- Born: 16 October 1895 Edinburgh, Scotland
- Died: 22 October 1918 (aged 23) Hoogemolen, Belgium
- Buried: Stasegem Communal Cemetery
- Allegiance: United Kingdom
- Branch: British Army
- Rank: Lieutenant
- Unit: The Royal Scots Machine Gun Corps
- Conflicts: First World War †
- Awards: Victoria Cross

= David Stuart McGregor =

Scottish Victoria Cross recipient (1895-1918)

David Stuart McGregor VC (16 October 1895 – 22 October 1918) was a Scottish recipient of the Victoria Cross, the highest and most prestigious award for gallantry in the face of the enemy that can be awarded to British and Commonwealth forces. A soldier with The Royal Scots during the First World War, he was posthumously awarded the VC for his actions on 22 October 1918, during the Hundred Days Offensive.

==Early life==
David Stuart McGregor was born on 16 October 1895 in Corstorphine, to the west of Edinburgh. His father, also named David, was in the clothing trade. Educated at George Watson's College and then George Heriot's School, in 1911 he began working at the Commercial Bank of Scotland. Two years later he joined the Territorial Force, serving in the Midlothian Royal Field Artillery.

==First World War==
Following the outbreak of the First World War in the summer of 1914, McGregor enlisted, as did so many other young British men of his generation, in the British Army. He was commissioned into the 6th Battalion, Royal Scots, a Territorial Force (TF) unit. He was initially sent to Egypt with his battalion but by 1916 was serving on the Western Front. After receiving specialist training, he was posted to the Machine Gun Corps (MGC).
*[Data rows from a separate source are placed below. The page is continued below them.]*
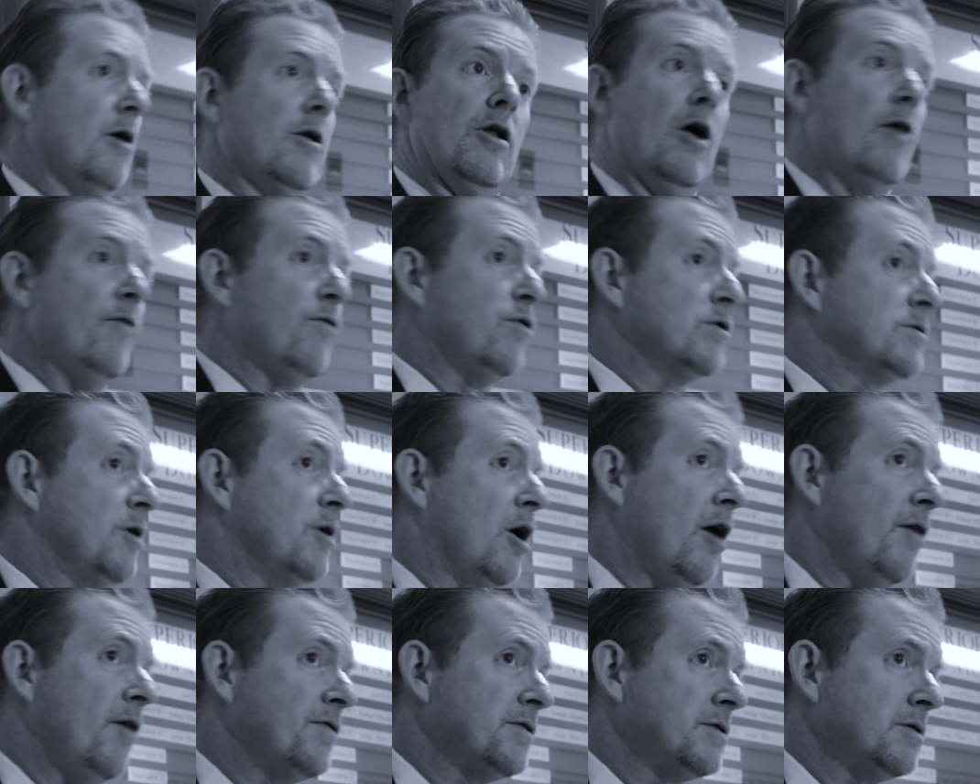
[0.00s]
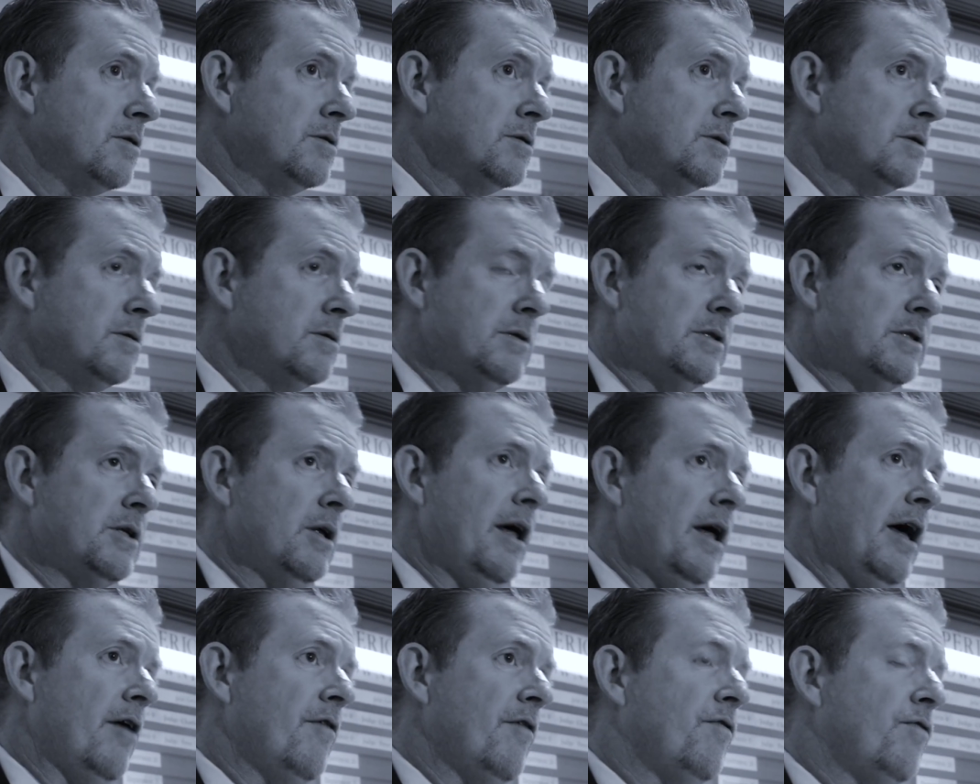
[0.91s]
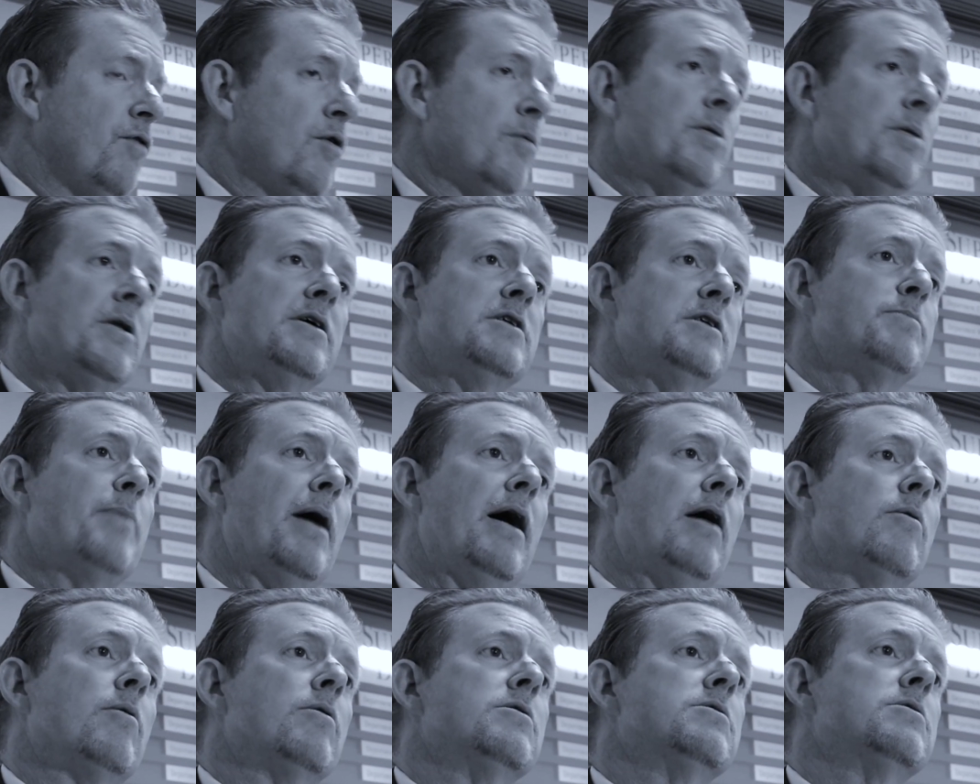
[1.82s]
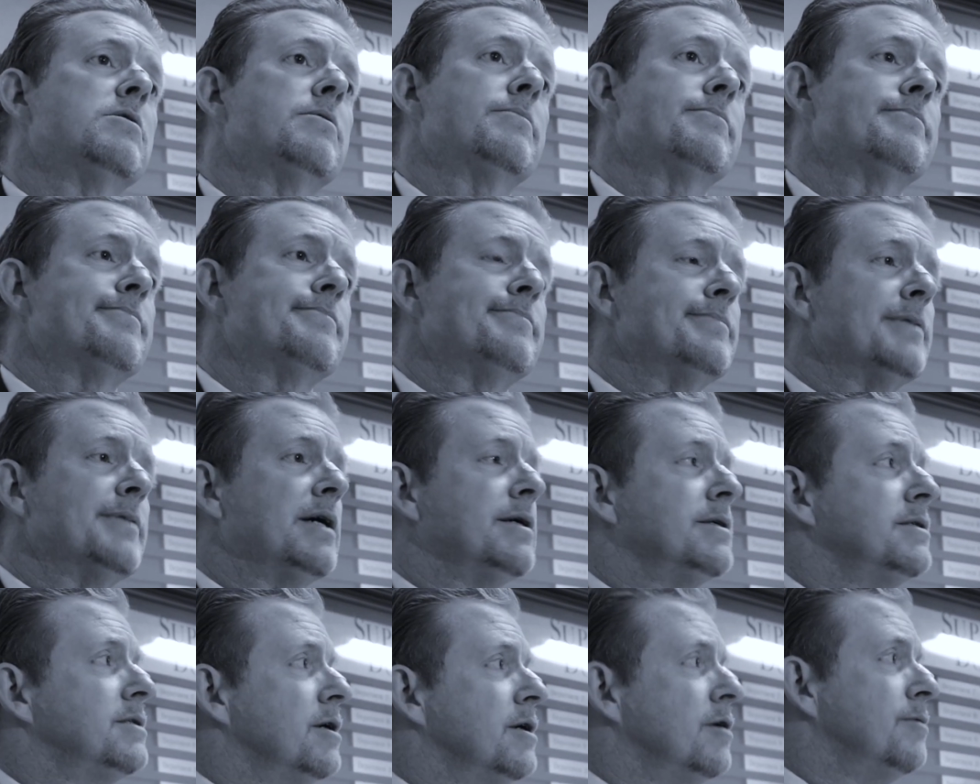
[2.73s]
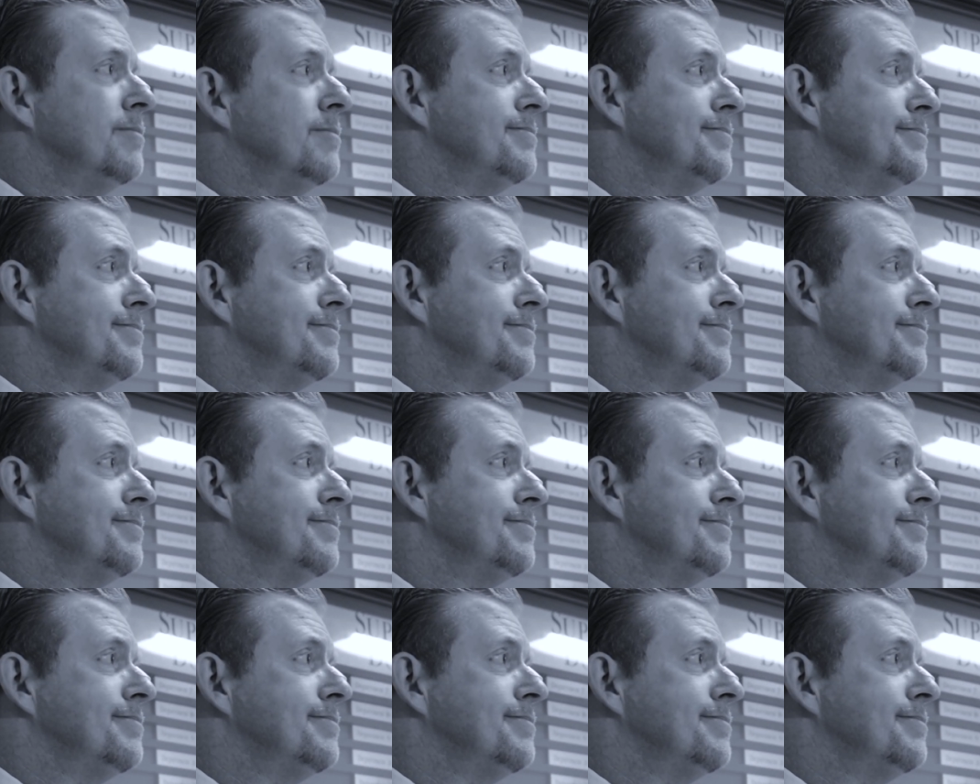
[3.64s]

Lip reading: law enforcement officers still have full police powers. So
On 22 October 1918, during the Hundred Days Offensive, McGregor, attached to the MGC's 29th Battalion, 29th Division, was commanding a section of machine guns in support of a battalion advancing near Hoogemolen, in Belgium. However, the battalion came under heavy machine gun fire from a nearby hill which stopped further movement forward. Despite being under fire, McGregor was instrumental in getting the advance restarted by bringing forward his guns and directing their fire onto the Germans until he was killed. For his actions on 22 October he was posthumously awarded the Victoria Cross (VC). The VC, instituted in 1856, was the highest award for valour that could be bestowed on a soldier of the British Empire. The citation for McGregor's VC read:

"For most conspicuous bravery and devotion to duty near Hoogemolen on 22nd of October, 1918, when in command of a section of machineguns attached to the right flank platoon of the attacking battalion. Immediately the troops advanced they were subjected to intense enfilade machinegun fire from Hill 66 on the right flank. Lt. McGregor fearlessly went forward and located the enemy guns, and realised it was impossible to get his guns carried forward either by pack or by hand without great delay, as the ground was absolutely bare and fire-swept. Ordering his men to follow by a more covered route, he mounted the limber and galloped forward under intense fire for about 600 yards to cover. The driver, horses, and limber were all hit but Lt. McGregor succeeded in getting the guns into action, effectively engaging the enemy, and enabling the advance to be resumed. With the utmost gallantry he continued to expose himself in order to direct and control the fire of his guns until, about an hour later, he was killed. His great gallantry and supreme devotion to duty were the admiration of all ranks."
— The London Gazette, 13 December 1918

McGregor's body was recovered and he is buried in the Stasegem Communal Cemetery in West Flanders, four kilometres to the east of Kortrijk. A memorial stone and plaque on the boundary of George Heriot's School, at the junction of Lauriston Place and Heriot Place, was unveiled on the 100th anniversary of his death, 22 October 2018.

==Victoria Cross==
King George V presented McGregor's VC to his parents on 15 February 1919, in a ceremony at Buckingham Palace. In 1976, his VC was donated to the Royal Scots and is displayed at the Royal Scots Museum in Edinburgh Castle, Scotland.